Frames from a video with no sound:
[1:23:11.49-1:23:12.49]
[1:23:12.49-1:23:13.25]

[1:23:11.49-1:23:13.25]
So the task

........

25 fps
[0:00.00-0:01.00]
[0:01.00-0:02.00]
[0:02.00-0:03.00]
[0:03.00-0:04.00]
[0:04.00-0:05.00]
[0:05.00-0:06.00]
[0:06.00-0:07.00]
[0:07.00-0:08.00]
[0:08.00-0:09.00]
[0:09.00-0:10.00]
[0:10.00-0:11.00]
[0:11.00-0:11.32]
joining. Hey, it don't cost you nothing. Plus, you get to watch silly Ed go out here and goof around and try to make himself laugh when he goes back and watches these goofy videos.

........

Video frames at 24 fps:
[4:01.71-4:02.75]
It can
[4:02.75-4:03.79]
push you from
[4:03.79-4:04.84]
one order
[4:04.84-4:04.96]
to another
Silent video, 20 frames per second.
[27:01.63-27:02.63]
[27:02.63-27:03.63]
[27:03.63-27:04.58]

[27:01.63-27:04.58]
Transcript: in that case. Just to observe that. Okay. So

........

## WHAT THE EXERCISE ASKS
Could you set down, word for word, only the lines above from the line with "[27:02.63-27:03.63]" to the line with "Transcript: in that", including both?

## SOLUTION FOR THIS PROBLEM
[27:02.63-27:03.63]
[27:03.63-27:04.58]

[27:01.63-27:04.58]
Transcript: in that case. Just to observe that. Okay. So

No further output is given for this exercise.